Press Briefing by National Security Advisor Steve Hadley, August 11, 2005 -- Excerpt
Q Steve, what was the thinking on Iran? We've heard some disturbing information from Secretary Rumsfeld this week about very sophisticated, powerful bombs being smuggled from Iran into Iraq. We've seen Iran now restart uranium enrichment. We've seen Iran say that the Paris Accord is now defunct. The IAEA has passed a resolution condemning the activities and calling for more talks. What kind of communications, either directly or through channels, has the U.S. government had with Iran about its activities and along the border with Iraq? And is there any kind of a connection that might be drawn between the posture the Iranian government takes in both areas?
MR. HADLEY: The question was about Iran, what's going on
-- what's happening on the nuclear front and what's happening on reports of Iran -- perhaps, let me put it this way, weapons coming across the border from Iran into Iraq and are they related.
I don't see any relationship between the two. I think where we are on the nuclear issue in terms of Iran is this: They have -- they have indicated and taken steps to begin the conversion. They have not done anything on reprocessing or enrichment; they have done something on conversion. They have asked the IAEA to remove the seals and they have removed the seals. It is still being done under IAEA observation. But the EU 3 have taken the position, and we agree with it, that that activity is inconsistent with the Paris Accord and is one of the things that the Iranians agreed to freeze or suspend as part of that Paris Accord. And so they are in violation of that Paris Accord, and that is what the EU 3 has said.
The Board of Governors adopted a resolution calling on the Iranians to come back into compliance with the Paris Accord, to suspend any further conversion activity. They've called it a matter of great seriousness. They've asked the Director General to make a report on the 3rd of September. And there is an opportunity for Iran to do what the EU 3 and we, and I think most of the Board of Governors hope they will do, which is come back into compliance, stop the conversion activity, and then to resume discussions and negotiations with the EU 3 about a more permanent arrangement.
And it's interesting that while they have resumed this conversion activity, they have still done it under IAEA supervision. And we had the President of Iran indicating that they would have some ideas and that there would be further negotiations. We think that is the right step, to have -- for Iran to come back into compliance with the Paris Accord, and to resume the negotiations and discussions with the EU 3. We've made that clear publicly. We, of course, have our ambassador at the IAEA. He has said that in the IAEA discussions. So we have, I think, good communication with the Iranians on that issue.

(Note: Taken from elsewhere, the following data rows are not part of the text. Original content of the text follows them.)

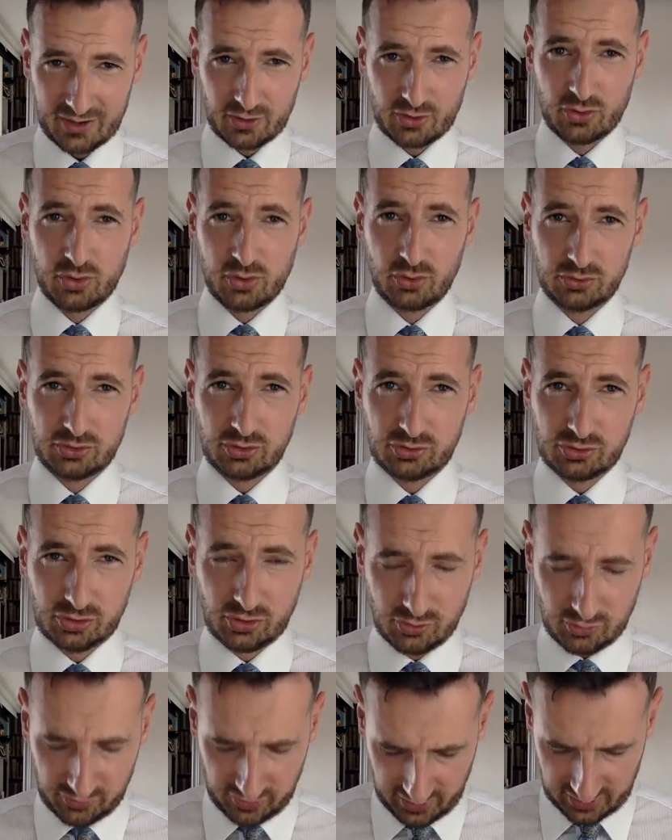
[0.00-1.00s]
could do
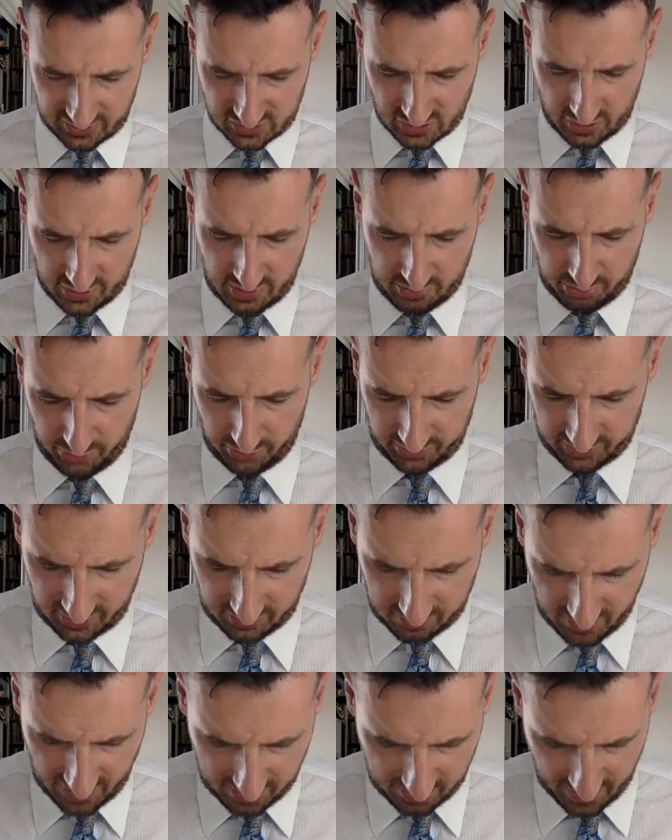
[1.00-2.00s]
two things. Either put it
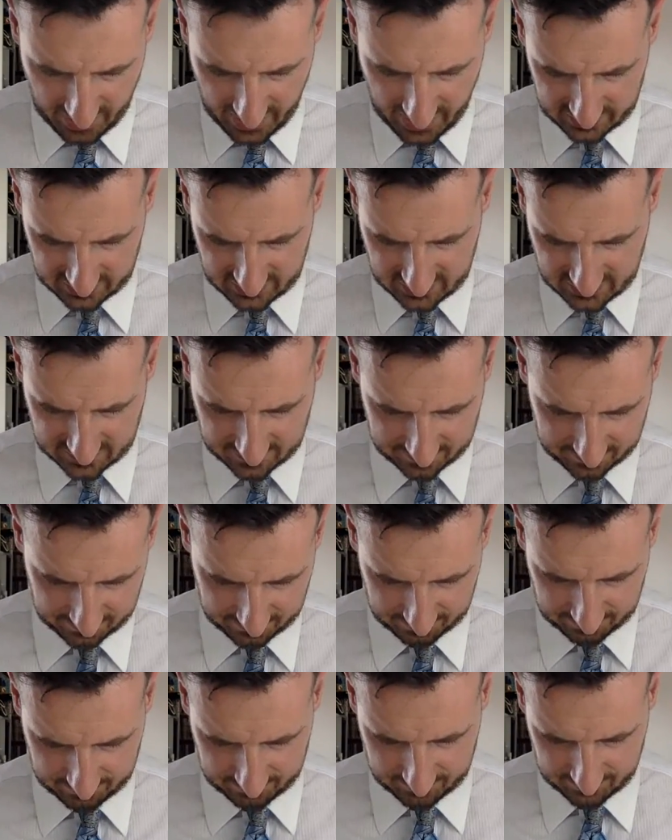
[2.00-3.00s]
in my pants
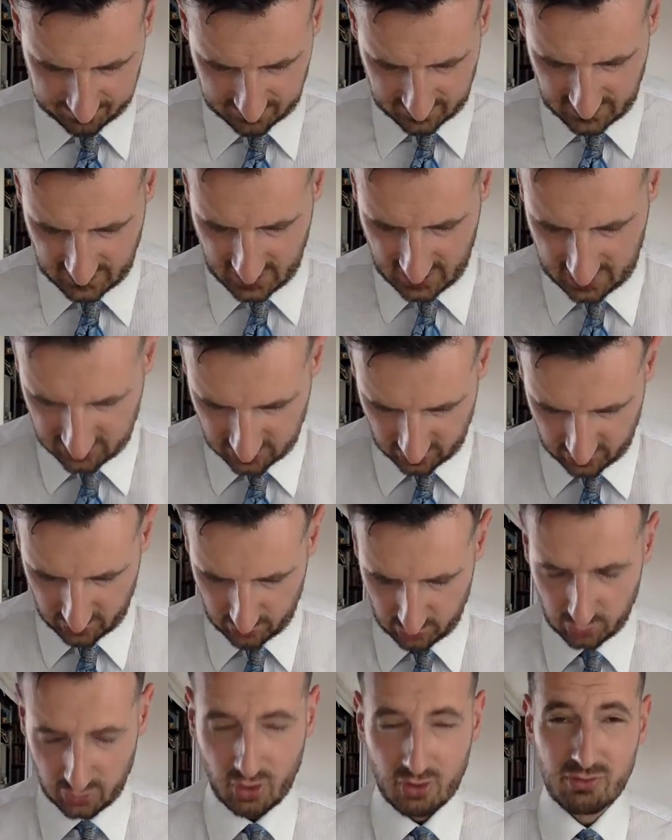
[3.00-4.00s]
and it's going
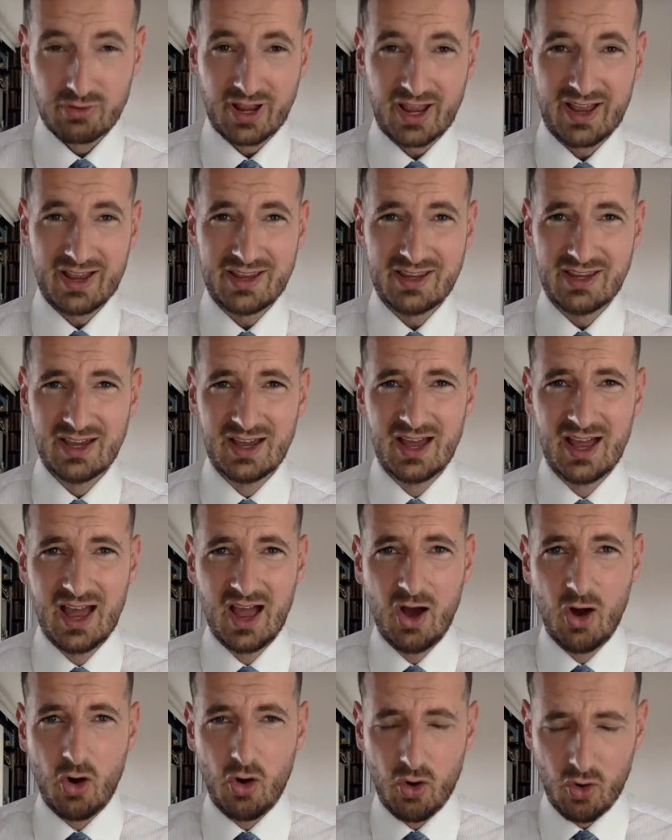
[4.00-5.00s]
to look okay.
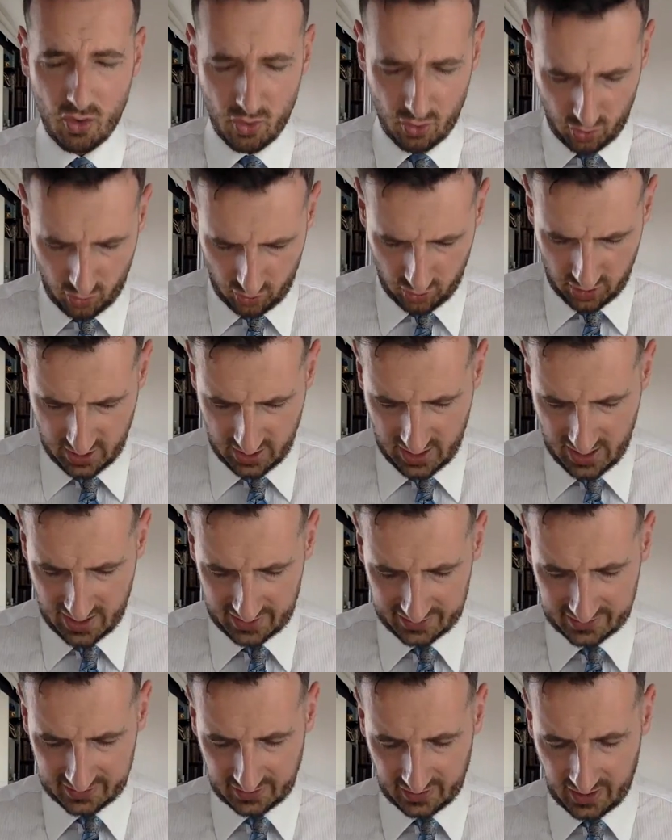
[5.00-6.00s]
Or
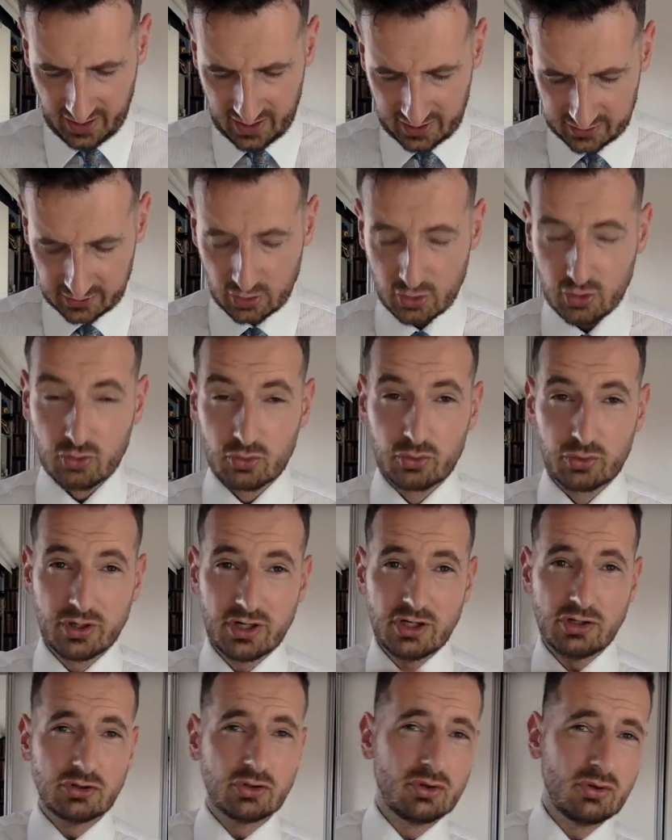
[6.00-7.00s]
I can
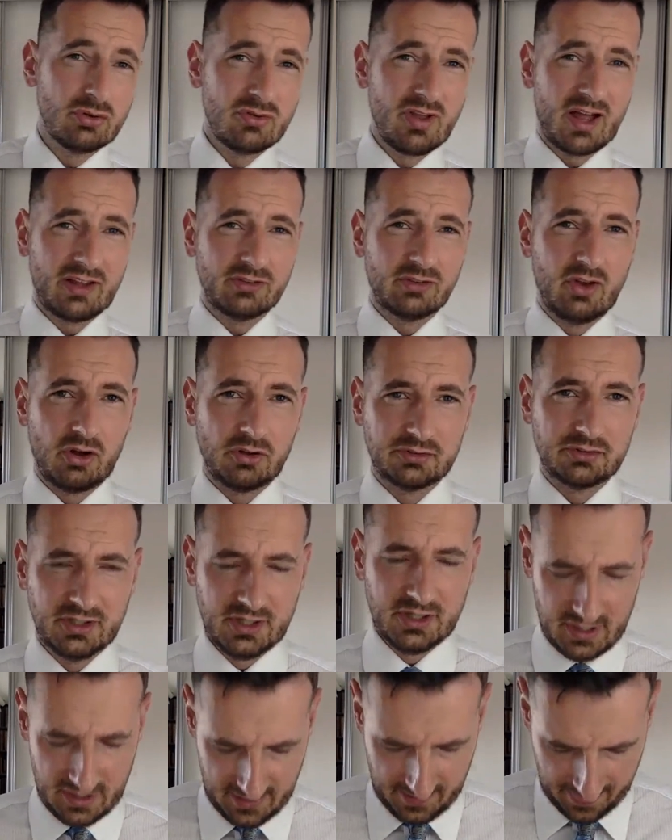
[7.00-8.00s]
redo that knot
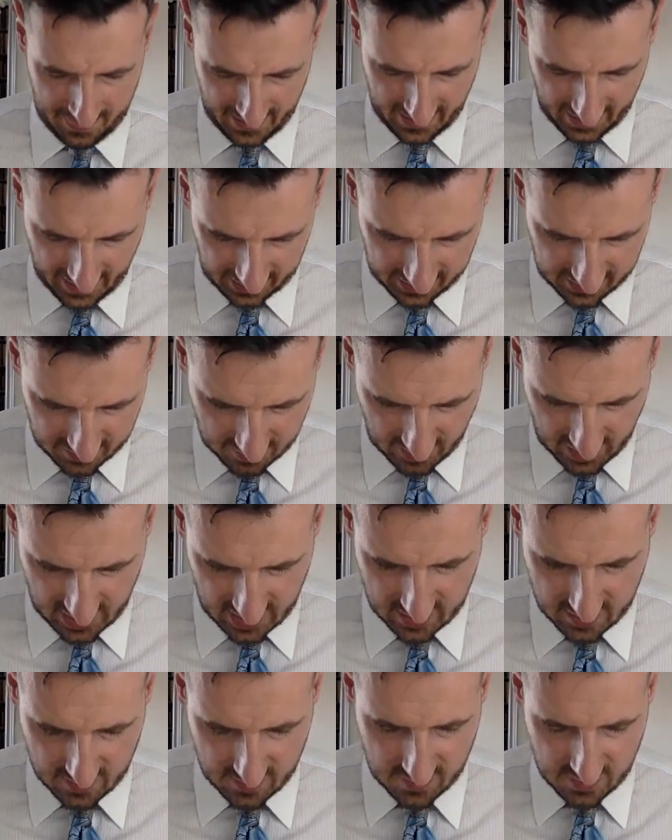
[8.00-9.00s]
and
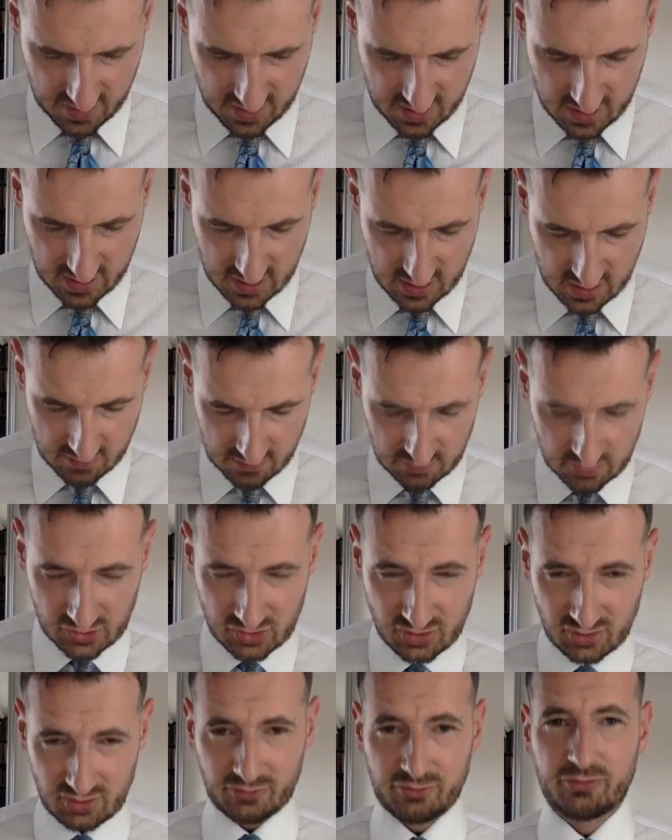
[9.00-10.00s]
maybe
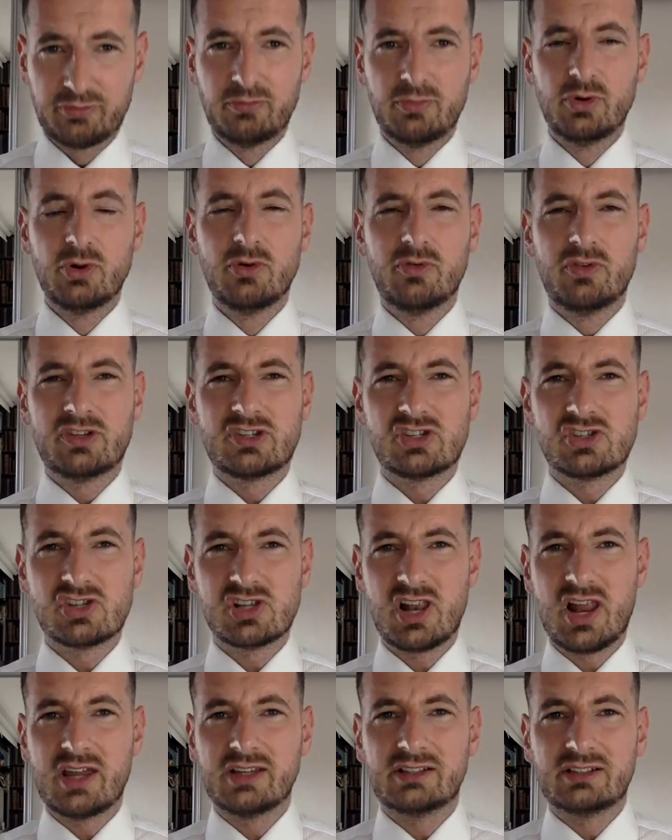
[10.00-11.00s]
sort of move it
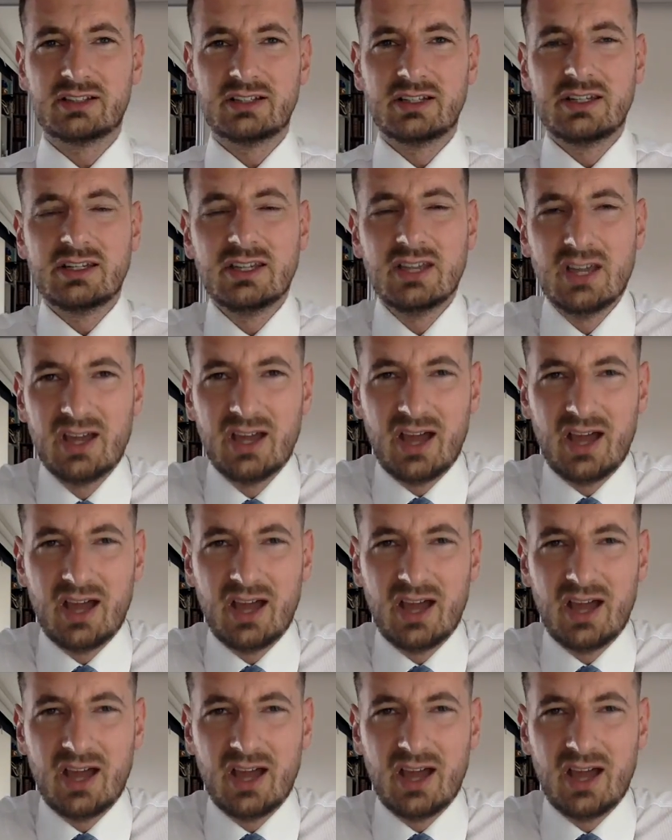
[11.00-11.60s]
slightly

In terms of the border issue with Iraq, obviously, we and the Iraqis monitor closely the activities of Iranian representatives in Iraq. We try and ensure that from both of the borders -- the border that Iraq has with Syria and the border it has with Iran -- that there are not flows of fighters or armament or anything else that will make the situation in Iraq more difficult. Iraqis have called on both Syria and Iran to support the democratic process and to support their efforts to defeat the terrorists in Iraq by ensuring that there isn't any of this activity going across their borders.
We've been very concerned about Syria as a staging area for foreign fighters coming into Iraq. We have raised this issue repeatedly with the Syrians. We have been monitoring, and the Iraqis have been monitoring, the Iranian border, and the concern is that there are -- there may be IEDs and other munitions showing up that seem to have a footprint similar to that of devices used by groups that have historically had Iranian support. That's the concern we have.

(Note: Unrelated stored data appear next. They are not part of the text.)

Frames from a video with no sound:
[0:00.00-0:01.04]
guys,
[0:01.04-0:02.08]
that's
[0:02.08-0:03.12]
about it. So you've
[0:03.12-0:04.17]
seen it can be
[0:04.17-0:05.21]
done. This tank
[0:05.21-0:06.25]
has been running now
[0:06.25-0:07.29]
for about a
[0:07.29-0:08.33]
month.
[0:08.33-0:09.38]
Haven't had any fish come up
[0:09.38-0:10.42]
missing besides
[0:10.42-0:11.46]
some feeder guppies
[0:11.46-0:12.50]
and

And whether the Iranian government is directly involved, we don't know. But it's a concern we've had. We've raised it publicly. Other allies in the coalition have raised it publicly, and the Iraqis are now aware of it, and they've indicated that they will look into, as well.
But we're all in agreement that Iran and Syria need to control their borders and make sure that there is nothing going across those borders that will compound the security situation in Iraq and lead to not only coalition forces and Americans being at risk and killed, but also, of course, Iraqis, because scores of Iraqis are dying. They are the principal victims of this terrorism.
Q -- IEDs, improvised explosive devices, but Rumsfeld talked about very powerful, sophisticated, professionally manufactured devices. And you say groups that have had support from Iran -- are you suggesting a distinction between Iran and the government itself? Is it a suspicion that these are coming from terrorist organizations that are somehow linked?
MR. HADLEY: We don't know. We're looking into it. And under the heading of IEDs, there's a wide range of them, from very simple devices to more sophisticated. And of course, the ones you're more concerned about are the more sophisticated devices because they tend to be more effective and more lethal.